■ WORK INSTRUCTIONS
Give back exactly the lines running from the line with "Silent video, 10 frames per second." to the end of the entries, and only those lines.

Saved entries
|---|

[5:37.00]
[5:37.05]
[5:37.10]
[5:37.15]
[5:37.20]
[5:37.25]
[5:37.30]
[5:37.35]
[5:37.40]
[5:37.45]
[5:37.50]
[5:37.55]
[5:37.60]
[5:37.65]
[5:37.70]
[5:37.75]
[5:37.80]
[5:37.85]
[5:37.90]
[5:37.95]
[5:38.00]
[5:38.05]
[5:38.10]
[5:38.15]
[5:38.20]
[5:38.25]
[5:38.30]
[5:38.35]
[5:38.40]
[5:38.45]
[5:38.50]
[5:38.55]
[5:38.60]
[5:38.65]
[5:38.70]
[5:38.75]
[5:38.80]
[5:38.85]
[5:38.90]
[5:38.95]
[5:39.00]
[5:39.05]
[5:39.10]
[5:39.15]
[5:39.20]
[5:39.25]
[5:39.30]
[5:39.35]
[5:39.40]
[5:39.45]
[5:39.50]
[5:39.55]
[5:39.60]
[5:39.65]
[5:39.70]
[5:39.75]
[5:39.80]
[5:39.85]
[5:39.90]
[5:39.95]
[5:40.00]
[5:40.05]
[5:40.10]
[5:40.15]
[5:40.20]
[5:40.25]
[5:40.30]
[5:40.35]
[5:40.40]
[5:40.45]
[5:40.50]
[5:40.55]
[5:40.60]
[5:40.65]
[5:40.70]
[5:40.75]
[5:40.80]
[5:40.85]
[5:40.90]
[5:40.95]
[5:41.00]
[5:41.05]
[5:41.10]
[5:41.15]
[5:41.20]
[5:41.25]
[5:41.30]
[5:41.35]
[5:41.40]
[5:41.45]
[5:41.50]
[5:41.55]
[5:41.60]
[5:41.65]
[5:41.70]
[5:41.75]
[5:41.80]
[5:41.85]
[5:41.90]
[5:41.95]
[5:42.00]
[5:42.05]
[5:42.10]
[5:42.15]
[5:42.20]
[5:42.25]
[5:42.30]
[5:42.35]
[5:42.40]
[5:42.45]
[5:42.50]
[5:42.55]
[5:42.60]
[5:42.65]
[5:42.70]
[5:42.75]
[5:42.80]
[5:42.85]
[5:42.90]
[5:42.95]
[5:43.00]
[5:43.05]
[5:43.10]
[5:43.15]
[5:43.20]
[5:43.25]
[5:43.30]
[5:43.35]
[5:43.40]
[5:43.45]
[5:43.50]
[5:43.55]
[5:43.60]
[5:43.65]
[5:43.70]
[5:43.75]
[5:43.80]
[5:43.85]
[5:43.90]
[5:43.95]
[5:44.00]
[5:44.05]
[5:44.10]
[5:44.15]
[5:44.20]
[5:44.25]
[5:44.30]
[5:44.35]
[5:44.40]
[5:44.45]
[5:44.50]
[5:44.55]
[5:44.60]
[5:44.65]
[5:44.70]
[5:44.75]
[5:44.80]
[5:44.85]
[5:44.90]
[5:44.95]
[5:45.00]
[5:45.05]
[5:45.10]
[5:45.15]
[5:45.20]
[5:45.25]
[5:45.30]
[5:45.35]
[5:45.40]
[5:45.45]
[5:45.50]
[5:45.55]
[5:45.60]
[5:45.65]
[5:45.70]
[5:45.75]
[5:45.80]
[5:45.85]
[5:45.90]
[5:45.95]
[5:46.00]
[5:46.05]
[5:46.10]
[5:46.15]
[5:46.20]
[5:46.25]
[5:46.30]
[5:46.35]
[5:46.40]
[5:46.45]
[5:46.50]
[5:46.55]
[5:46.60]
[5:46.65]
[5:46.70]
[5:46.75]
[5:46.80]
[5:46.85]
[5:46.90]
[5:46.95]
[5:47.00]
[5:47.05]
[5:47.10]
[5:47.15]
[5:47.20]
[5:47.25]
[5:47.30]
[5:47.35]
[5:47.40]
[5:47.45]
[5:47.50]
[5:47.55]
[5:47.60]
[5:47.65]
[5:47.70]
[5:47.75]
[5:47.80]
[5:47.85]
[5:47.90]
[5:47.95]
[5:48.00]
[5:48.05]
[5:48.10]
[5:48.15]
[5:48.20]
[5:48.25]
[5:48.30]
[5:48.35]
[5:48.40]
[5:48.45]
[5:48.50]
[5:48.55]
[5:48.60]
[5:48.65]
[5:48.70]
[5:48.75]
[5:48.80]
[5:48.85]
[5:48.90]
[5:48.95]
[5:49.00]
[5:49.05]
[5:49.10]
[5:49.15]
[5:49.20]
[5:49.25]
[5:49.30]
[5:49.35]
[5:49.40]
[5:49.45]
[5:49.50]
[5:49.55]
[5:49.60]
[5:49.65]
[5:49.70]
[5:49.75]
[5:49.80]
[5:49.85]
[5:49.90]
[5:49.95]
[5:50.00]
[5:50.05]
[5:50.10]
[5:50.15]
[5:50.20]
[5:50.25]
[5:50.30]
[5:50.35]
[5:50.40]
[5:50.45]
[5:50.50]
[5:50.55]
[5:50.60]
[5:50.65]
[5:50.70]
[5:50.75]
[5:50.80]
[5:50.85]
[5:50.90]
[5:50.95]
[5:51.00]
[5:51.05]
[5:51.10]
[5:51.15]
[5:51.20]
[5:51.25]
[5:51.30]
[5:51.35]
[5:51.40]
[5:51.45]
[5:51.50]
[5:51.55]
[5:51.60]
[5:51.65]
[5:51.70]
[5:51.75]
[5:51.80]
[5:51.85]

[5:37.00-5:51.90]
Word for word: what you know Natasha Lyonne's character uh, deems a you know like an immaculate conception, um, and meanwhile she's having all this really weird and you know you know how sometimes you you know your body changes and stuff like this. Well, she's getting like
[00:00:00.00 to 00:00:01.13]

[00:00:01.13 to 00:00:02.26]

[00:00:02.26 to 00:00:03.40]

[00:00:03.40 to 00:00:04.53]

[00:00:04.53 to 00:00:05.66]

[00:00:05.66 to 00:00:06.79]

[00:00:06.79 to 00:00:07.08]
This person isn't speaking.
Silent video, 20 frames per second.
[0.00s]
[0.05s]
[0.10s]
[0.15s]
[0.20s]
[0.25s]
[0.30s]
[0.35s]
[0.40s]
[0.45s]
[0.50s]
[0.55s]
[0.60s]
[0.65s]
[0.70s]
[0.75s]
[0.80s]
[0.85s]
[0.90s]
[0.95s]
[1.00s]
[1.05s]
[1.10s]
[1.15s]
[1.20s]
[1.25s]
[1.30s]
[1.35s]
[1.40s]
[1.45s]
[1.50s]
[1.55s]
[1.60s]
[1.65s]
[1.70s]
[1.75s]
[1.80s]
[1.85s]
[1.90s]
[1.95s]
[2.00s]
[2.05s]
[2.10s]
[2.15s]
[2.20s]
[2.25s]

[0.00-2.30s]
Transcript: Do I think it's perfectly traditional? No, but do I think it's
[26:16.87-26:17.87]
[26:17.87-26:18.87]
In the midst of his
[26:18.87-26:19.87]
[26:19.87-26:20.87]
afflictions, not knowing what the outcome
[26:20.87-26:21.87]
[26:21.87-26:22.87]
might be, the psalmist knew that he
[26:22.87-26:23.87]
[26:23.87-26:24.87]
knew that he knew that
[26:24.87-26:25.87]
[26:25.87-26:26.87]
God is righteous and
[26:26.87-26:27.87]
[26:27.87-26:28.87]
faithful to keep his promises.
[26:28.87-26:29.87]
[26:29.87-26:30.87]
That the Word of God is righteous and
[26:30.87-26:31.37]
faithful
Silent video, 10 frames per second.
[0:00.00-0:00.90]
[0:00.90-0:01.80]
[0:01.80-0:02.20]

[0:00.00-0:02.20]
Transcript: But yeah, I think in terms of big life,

|---|

■ SOLUTION FOR THIS EXERCISE
Silent video, 10 frames per second.
[0:00.00-0:00.90]
[0:00.90-0:01.80]
[0:01.80-0:02.20]

[0:00.00-0:02.20]
Transcript: But yeah, I think in terms of big life,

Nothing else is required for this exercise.